Please print exactly the lines from the line containing "[0:01.50-0:01.80]" through the end of the data, no more, and keep pictures out of the copy.

──────── RECORD SET

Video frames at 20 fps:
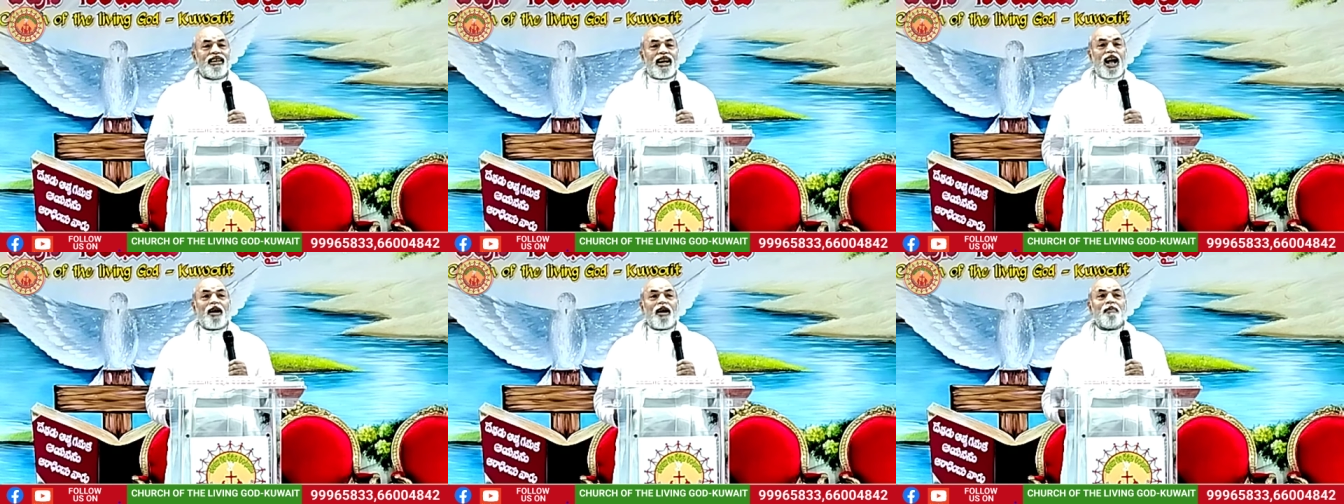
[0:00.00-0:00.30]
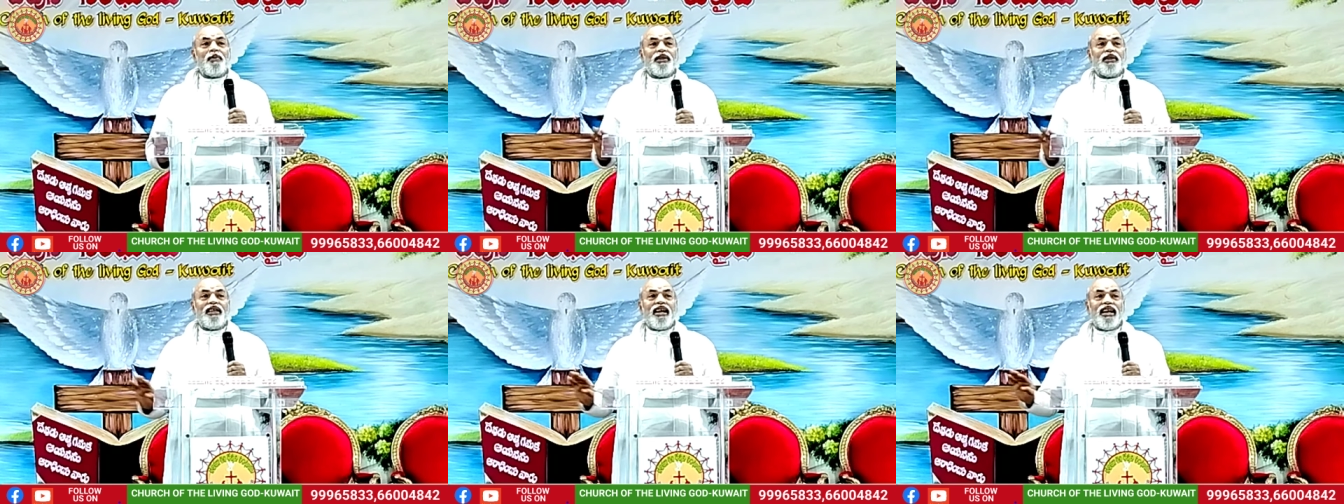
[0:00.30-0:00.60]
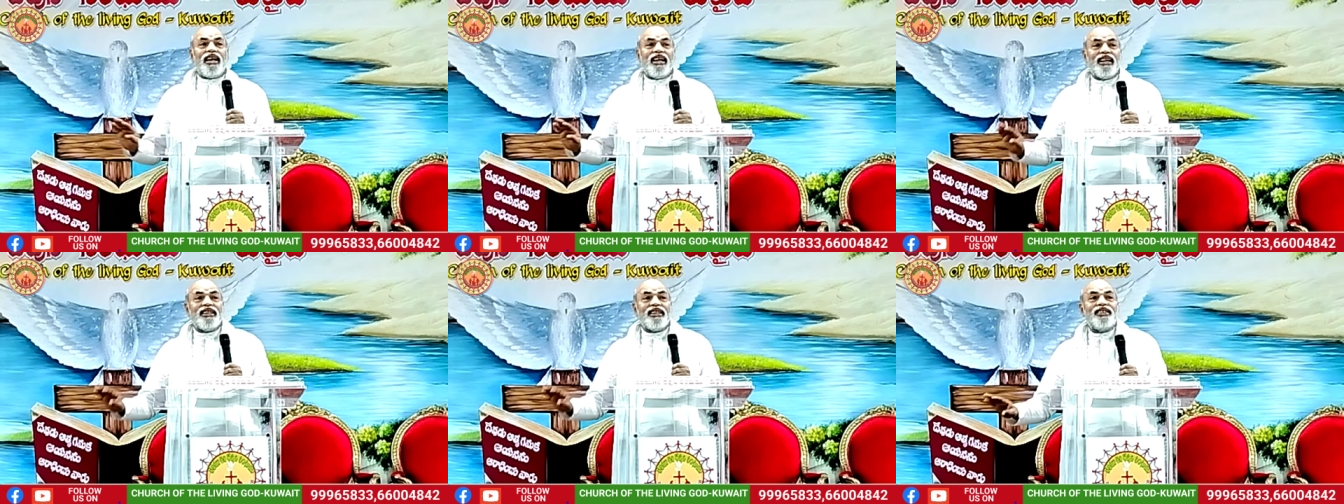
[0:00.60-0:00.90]
కాకపోతే
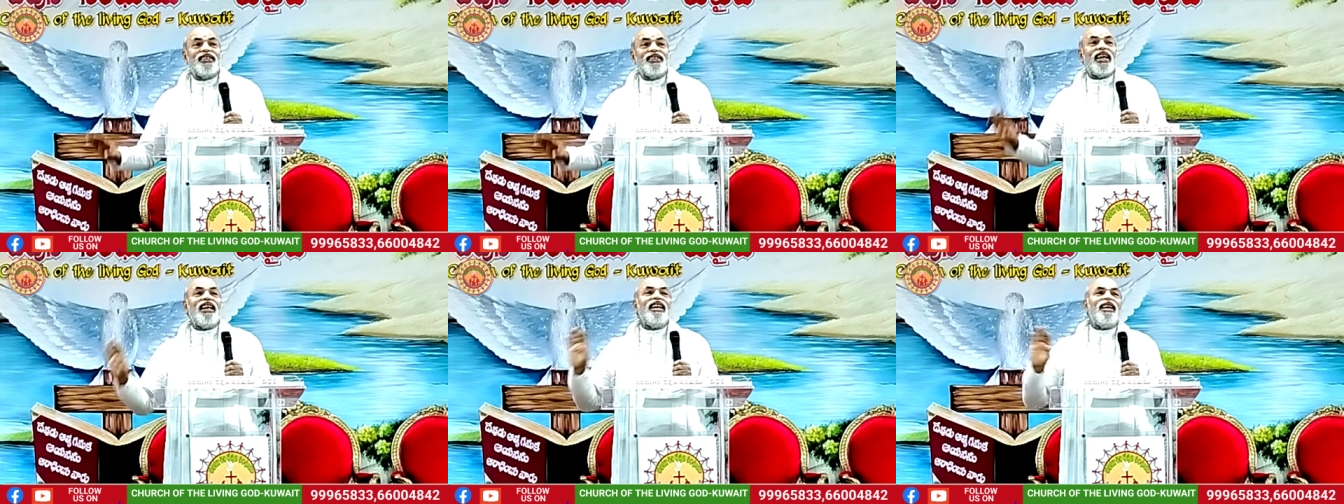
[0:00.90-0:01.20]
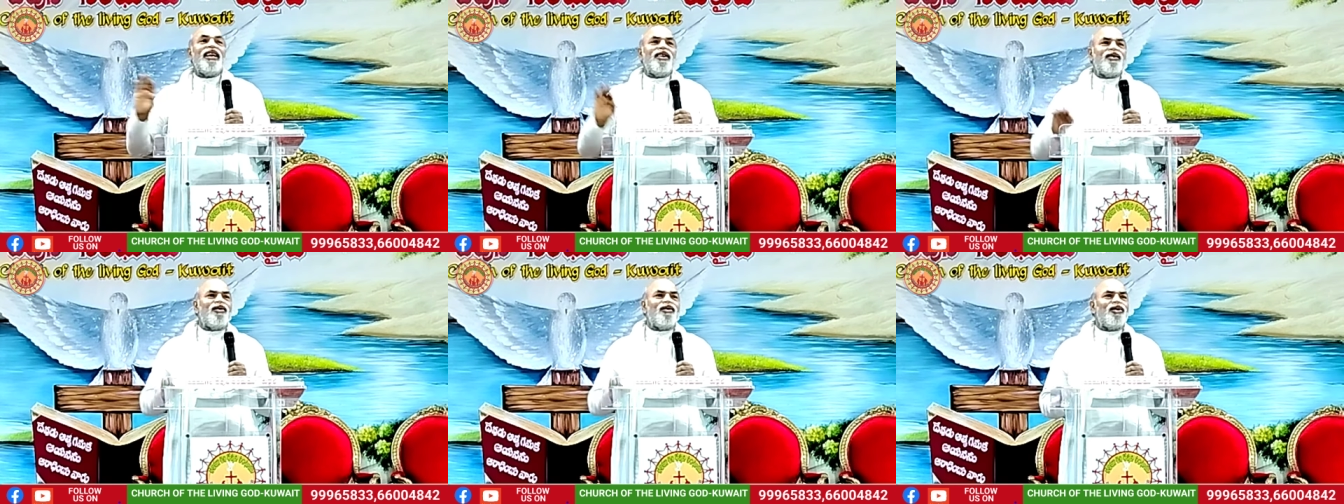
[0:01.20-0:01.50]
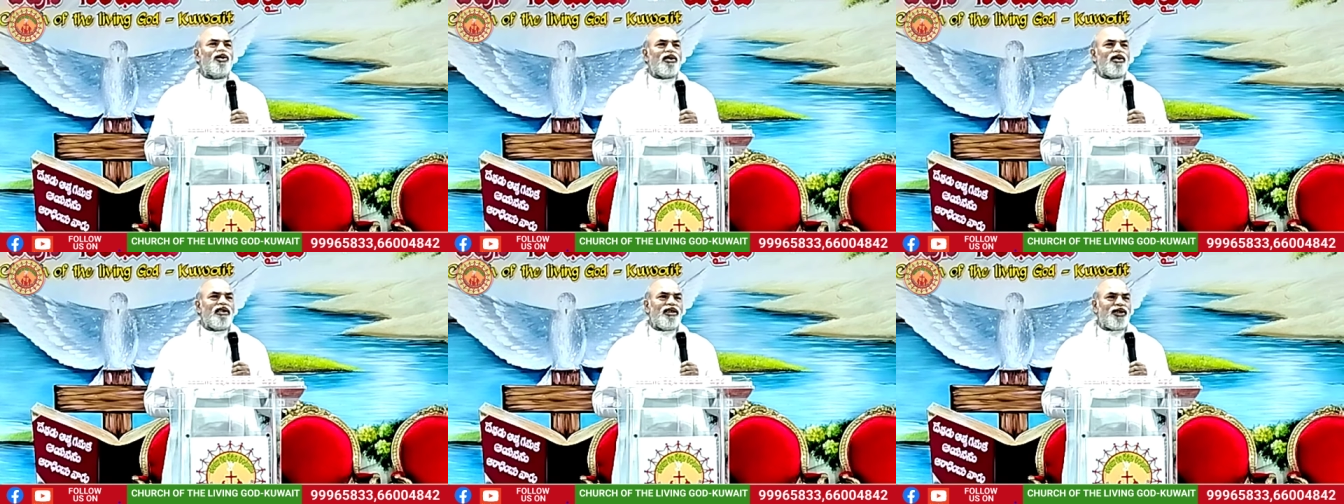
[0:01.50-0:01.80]
చెల్లెలు
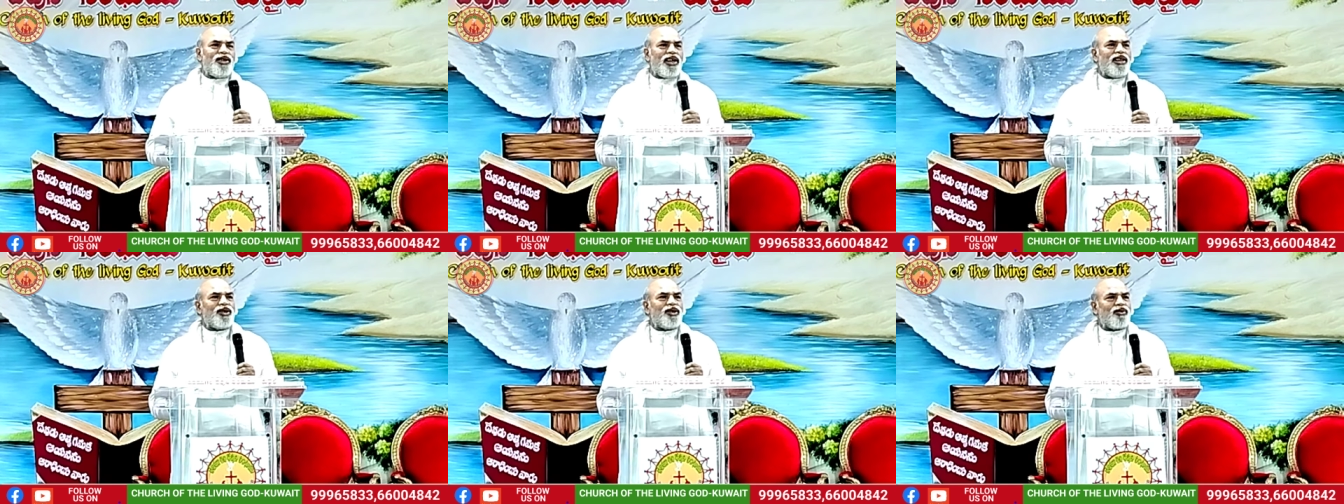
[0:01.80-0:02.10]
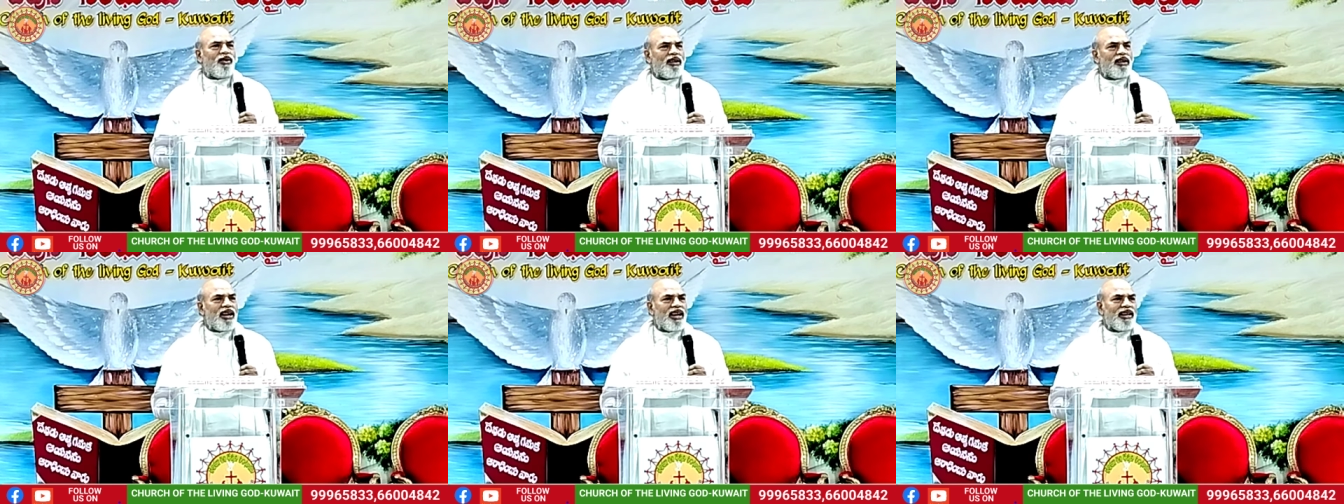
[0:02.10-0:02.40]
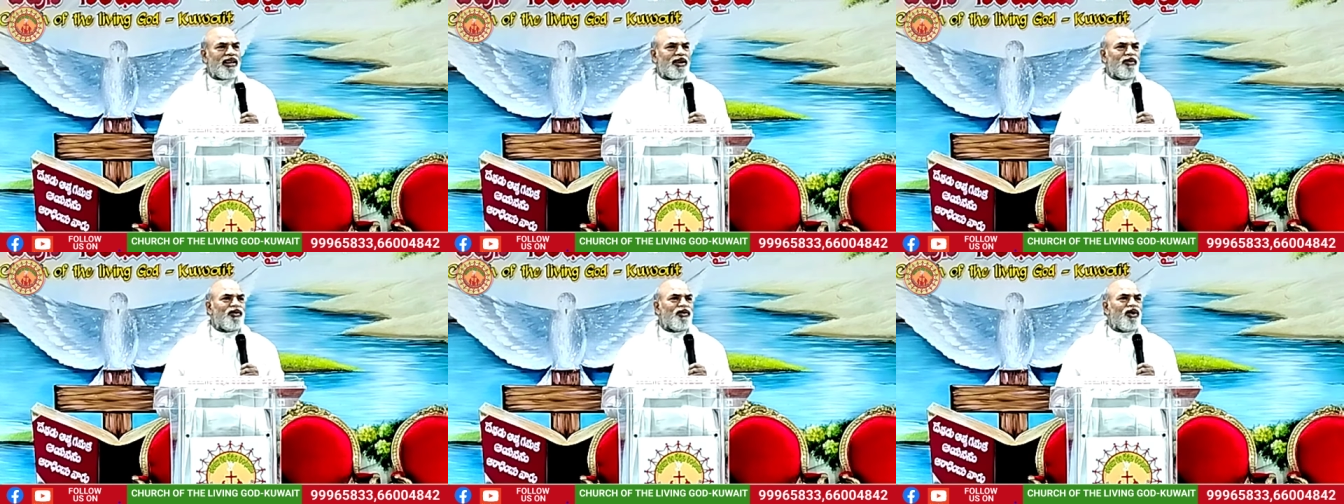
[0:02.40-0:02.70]
కూతురుని
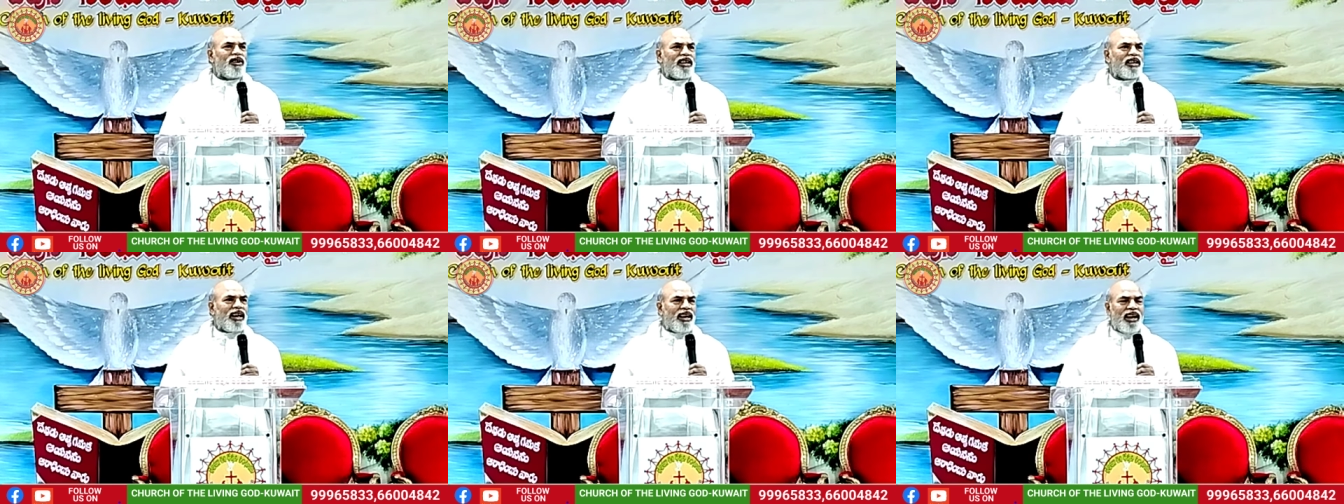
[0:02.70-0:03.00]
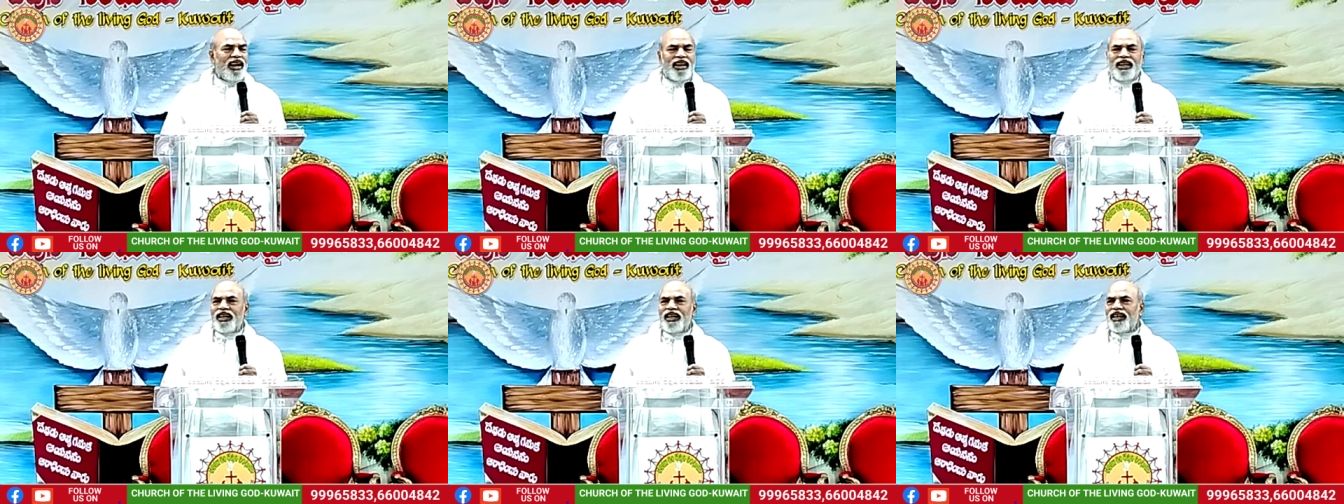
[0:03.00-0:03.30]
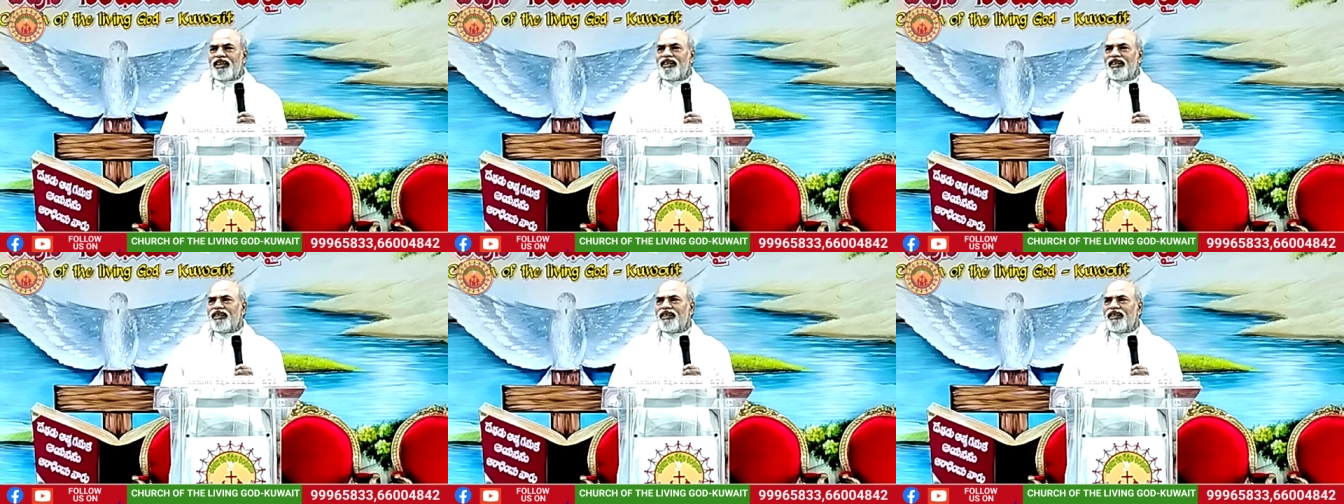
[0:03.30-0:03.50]
చేసుకోవడానికి ఓకే కానీ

────────────────

**THE ANSWER**.
[0:01.50-0:01.80]
చెల్లెలు
[0:01.80-0:02.10]
[0:02.10-0:02.40]
[0:02.40-0:02.70]
కూతురుని
[0:02.70-0:03.00]
[0:03.00-0:03.30]
[0:03.30-0:03.50]
చేసుకోవడానికి ఓకే కానీ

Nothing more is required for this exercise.